Find every line below that contains the word "video" and copy it out.
BEGIN
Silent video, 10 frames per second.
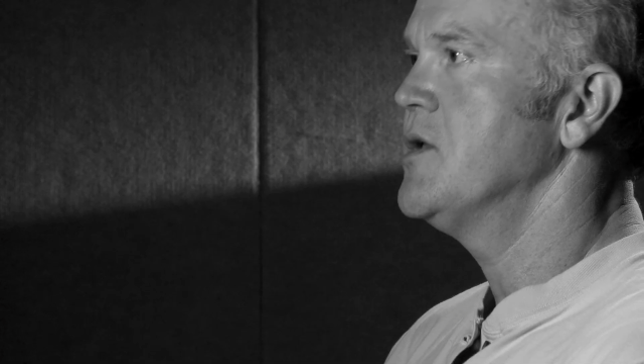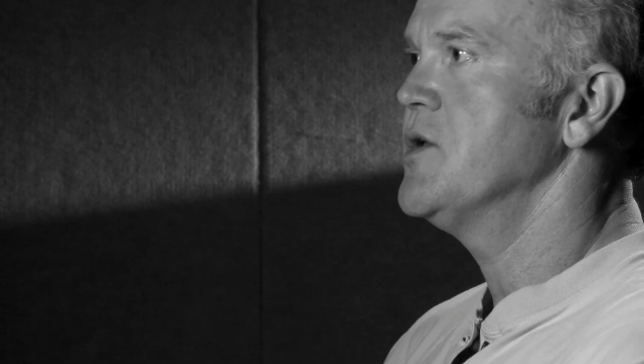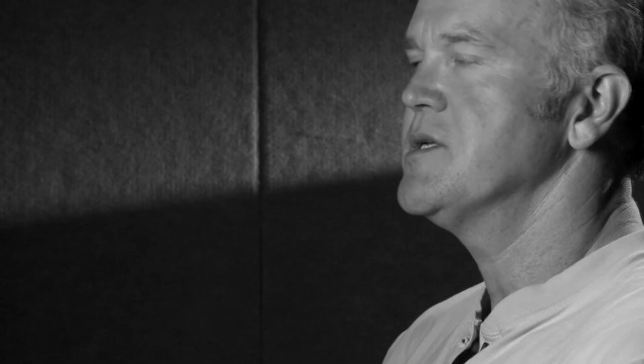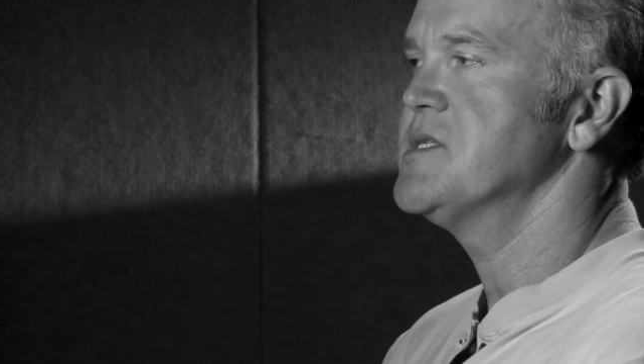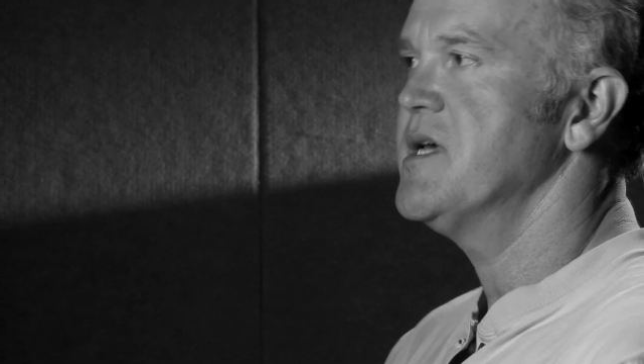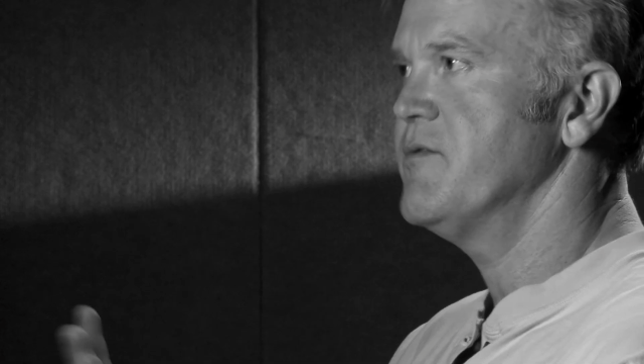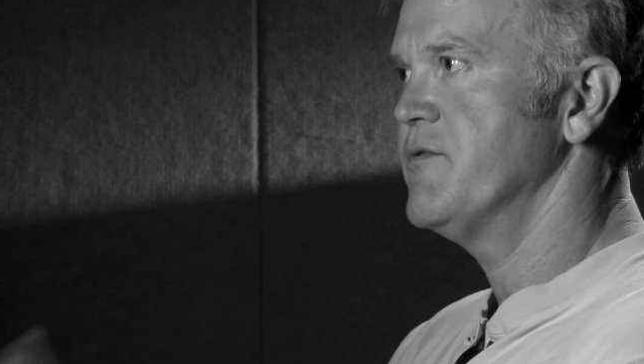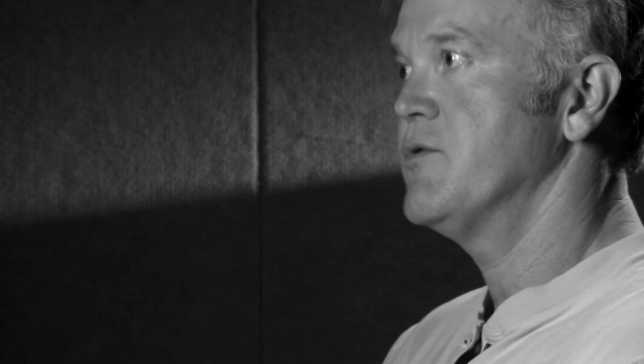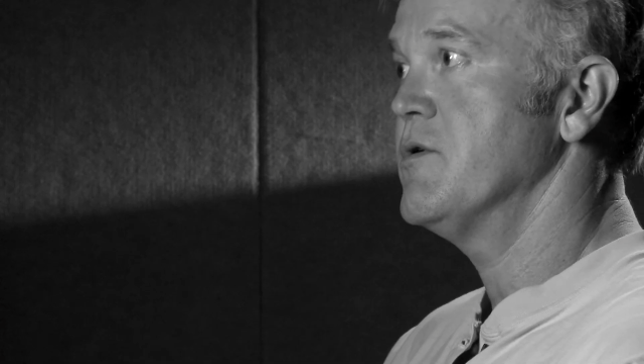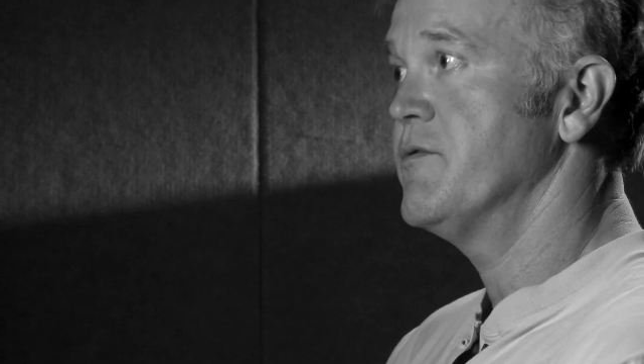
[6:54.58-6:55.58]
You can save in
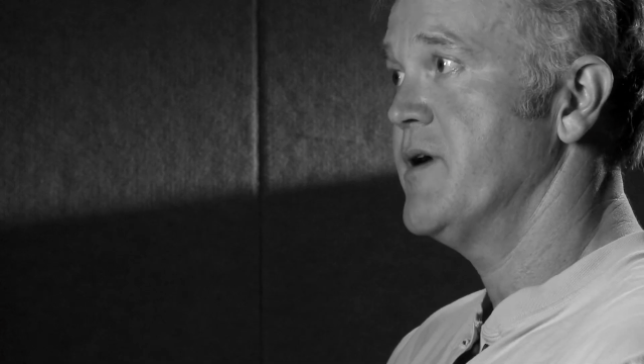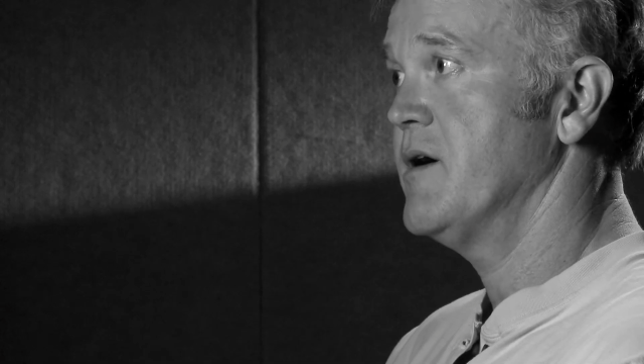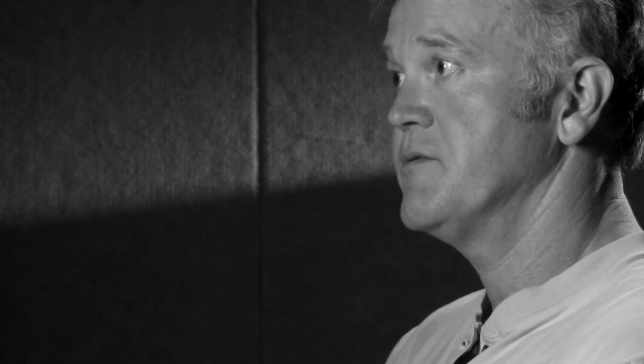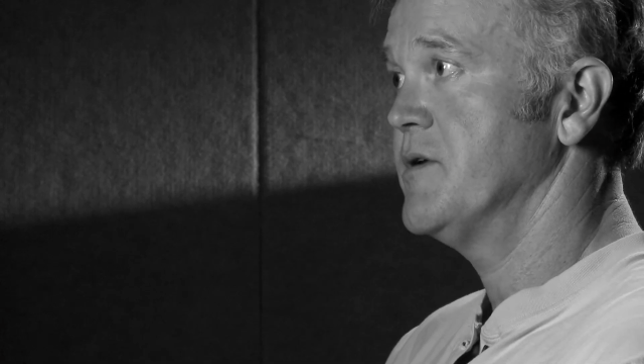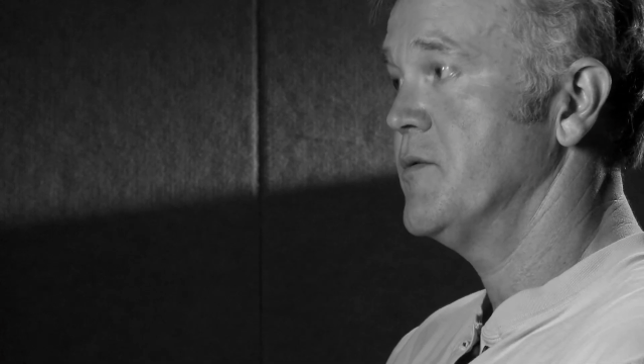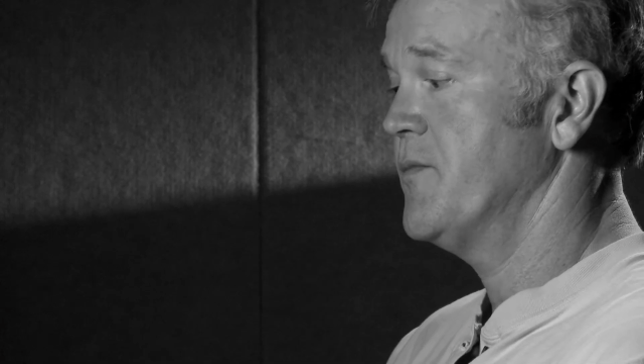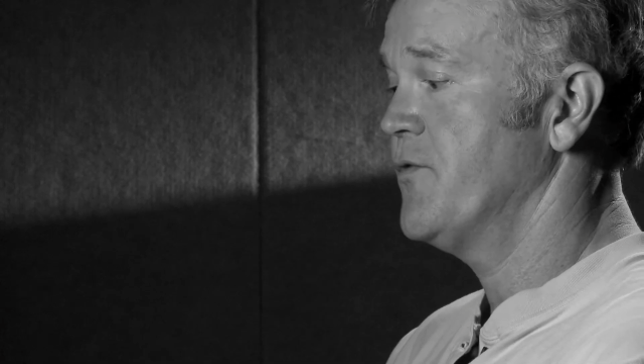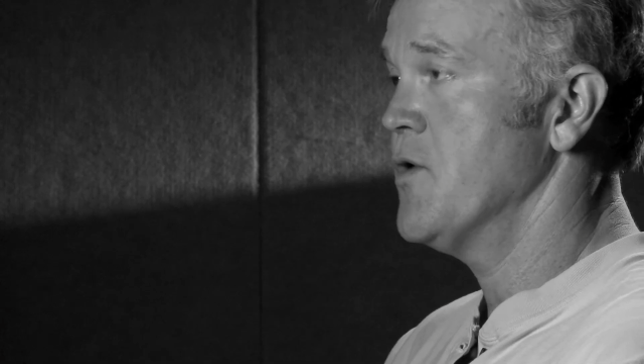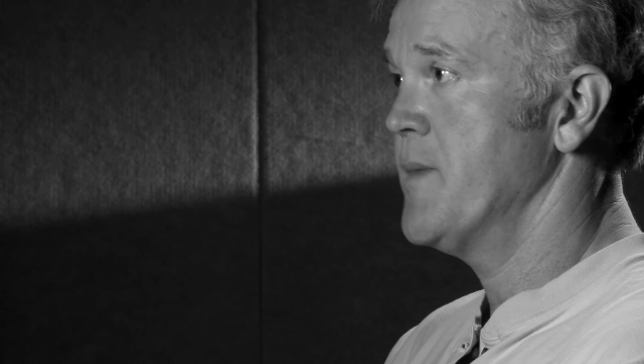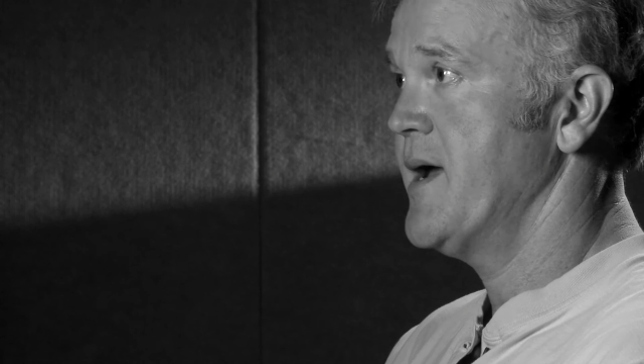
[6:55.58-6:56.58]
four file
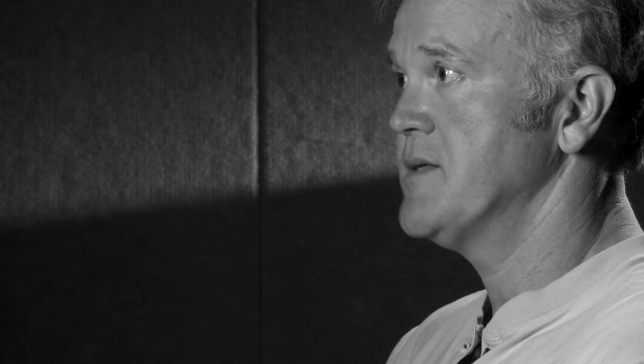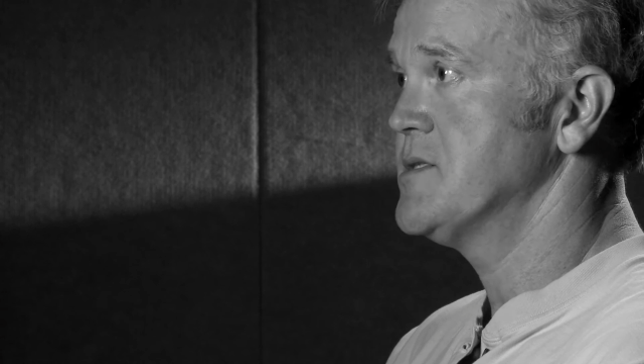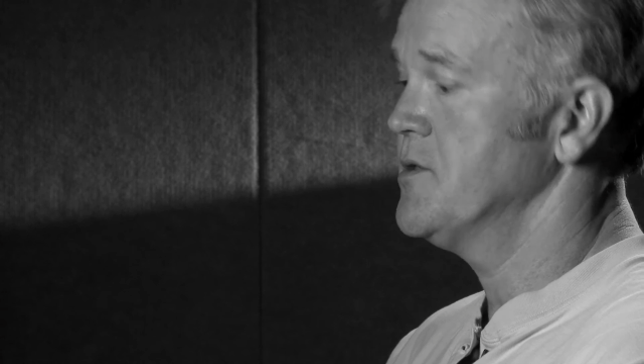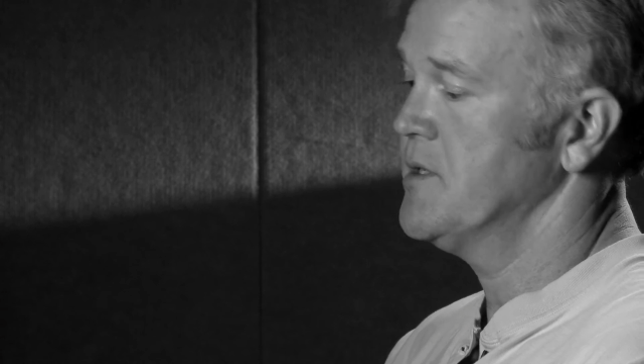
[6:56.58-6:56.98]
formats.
END
BEGIN
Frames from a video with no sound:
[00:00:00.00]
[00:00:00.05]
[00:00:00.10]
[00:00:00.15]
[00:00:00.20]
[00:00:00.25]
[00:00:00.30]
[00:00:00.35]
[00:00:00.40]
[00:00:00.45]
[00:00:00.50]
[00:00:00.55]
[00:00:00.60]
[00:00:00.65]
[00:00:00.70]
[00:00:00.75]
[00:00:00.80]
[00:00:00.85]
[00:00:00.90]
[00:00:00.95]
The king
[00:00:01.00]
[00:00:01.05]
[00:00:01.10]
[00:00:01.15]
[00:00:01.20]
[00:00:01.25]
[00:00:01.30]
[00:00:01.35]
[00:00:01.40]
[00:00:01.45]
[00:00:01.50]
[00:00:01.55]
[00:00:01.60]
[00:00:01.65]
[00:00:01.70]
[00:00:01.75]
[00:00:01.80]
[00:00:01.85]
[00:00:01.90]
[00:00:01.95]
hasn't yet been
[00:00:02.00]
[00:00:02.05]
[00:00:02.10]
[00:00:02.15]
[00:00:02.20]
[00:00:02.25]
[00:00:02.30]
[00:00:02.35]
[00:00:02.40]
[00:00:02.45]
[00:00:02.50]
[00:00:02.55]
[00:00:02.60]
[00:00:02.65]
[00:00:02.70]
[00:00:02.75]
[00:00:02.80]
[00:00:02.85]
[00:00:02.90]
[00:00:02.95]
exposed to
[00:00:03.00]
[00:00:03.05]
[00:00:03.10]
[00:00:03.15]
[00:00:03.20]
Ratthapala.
END
BEGIN
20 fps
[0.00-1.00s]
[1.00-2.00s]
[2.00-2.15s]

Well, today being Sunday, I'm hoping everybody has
END
Written answer
Silent video, 10 frames per second.
Frames from a video with no sound:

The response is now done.